Prefeito de São Paulo afirmou que a 'direita brasileira' subestima a 'força da classe trabalhadora'; presidente do PT, Rui Falcão, alertou que Michel Temer pode 'querer acabar com alguns benefícios, como a vinculação do salário mínimo da aposentadoria'

Karla Spotorno, O Estado de S.Paulo

01 de maio de 2016 | 16h54

São Paulo - O atual momento vivido no Brasil exige muita reflexão. Foi assim que o prefeito de São Paulo, Fernando Haddad (PT), iniciou seu discurso no ato político organizado pela Central Única dos Trabalhadores (CUT) no centro da capital paulista pelo Dia do Trabalho. "O desenlace da grave crise política (que o Brasil vive hoje) depende da união dos trabalhadores", afirmou o prefeito.

Haddad pontuou que a sociedade precisa refletir sobre o risco às conquistas dos trabalhadores nos últimos anos. "A direita se rearticulou e devemos ter consciência real da ameaça à classe trabalhadora", disse. "Mas o fato é que a direita brasileira comete sempre o mesmo erro que é subestimar a força da classe trabalhadora", afirmou Haddad, logo após o discurso de Rui Falcão, presidente do Partido dos Trabalhadores (PT).
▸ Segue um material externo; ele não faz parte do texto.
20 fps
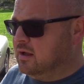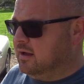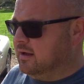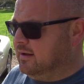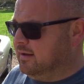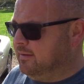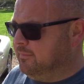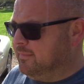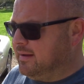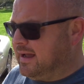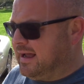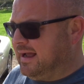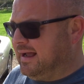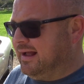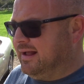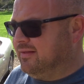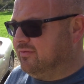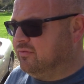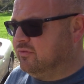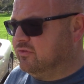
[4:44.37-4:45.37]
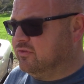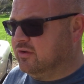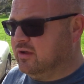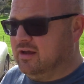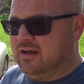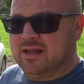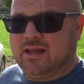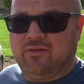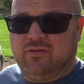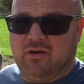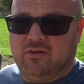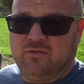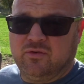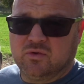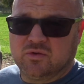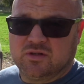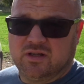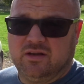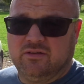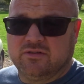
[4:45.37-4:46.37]
and give it a
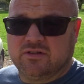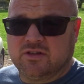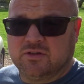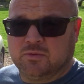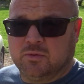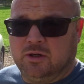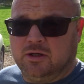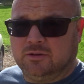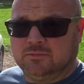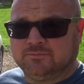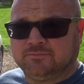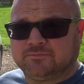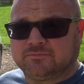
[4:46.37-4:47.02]
full service as well.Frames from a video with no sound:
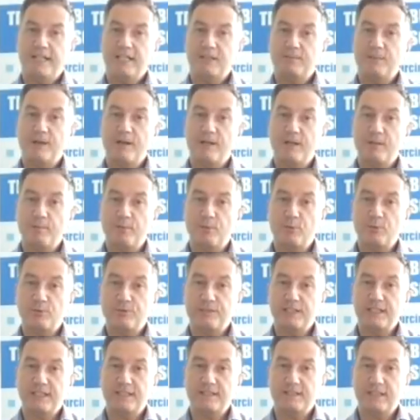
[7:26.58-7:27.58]
next part of the
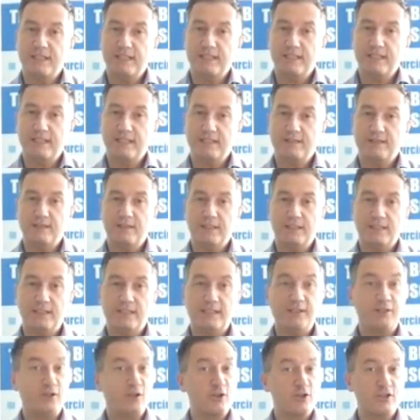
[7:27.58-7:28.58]
process is
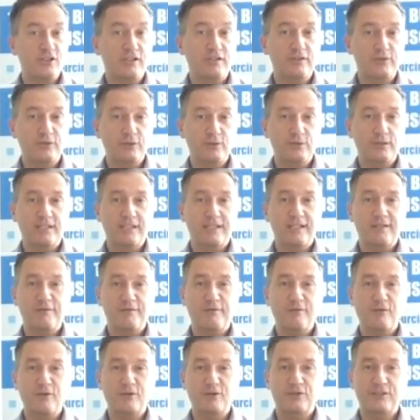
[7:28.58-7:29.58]
the induction, so the kind
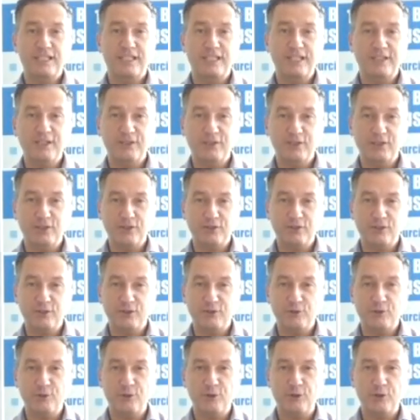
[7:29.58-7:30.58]
of first day that
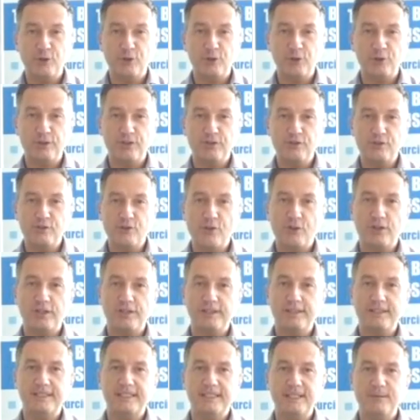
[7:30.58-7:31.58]
your new recruit is
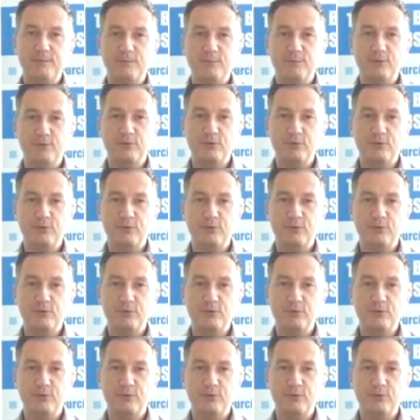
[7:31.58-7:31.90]
joining the team.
Falcão afirmou que o "golpe é um atentado contra os direitos da classe trabalhadora". "O (vice-presidente Michel) Temer já começa a querer acabar com alguns benefícios, como a vinculação do salário mínimo da aposentadoria", disse.

O presidente do PT também reagiu ao movimento de reaproximação do PMDB ao governo que, segundo ele, estaria acontecendo. Ele disse que não conversa "com golpistas".

Em seu discurso, o presidente da CUT Nacional, Vagner Freitas, criticou Temer, chamando-o de golpista de terceira categoria e lembrou a pesquisa feita pelo instituto de pesquisa Vox Populi que mostrou rejeição da população ao vice-presidente e ao impeachment. Freitas afirmou que, para maioria dos brasileiros (58%, segundo a pesquisa divulgada em meados de abril), o impeachment da presidente Dilma não é a solução para os problemas econômicos e políticos do País.

Segundo a organização, o ato reúne cerca de 100 mil pessoas no Vale do Anhangabaú. Sindicalistas, pessoas ligadas a movimentos sociais empunharam bandeiras e acompanharam os gritos de ordem contra o impeachment da presidente Dilma Rousseff. "Fica querida" e "Não vai ter golpe" são algumas das frases repetidas pela massa.

Como a presidente Dilma participou do ato, a equipe da Presidência da República redobrou os procedimentos de segurança. Foi criada uma área restrita em frente ao palco, cujo acesso era regulado por seguranças e raio-X. Não era permitida, por exemplo, a entrada de isqueiros e materiais cortantes.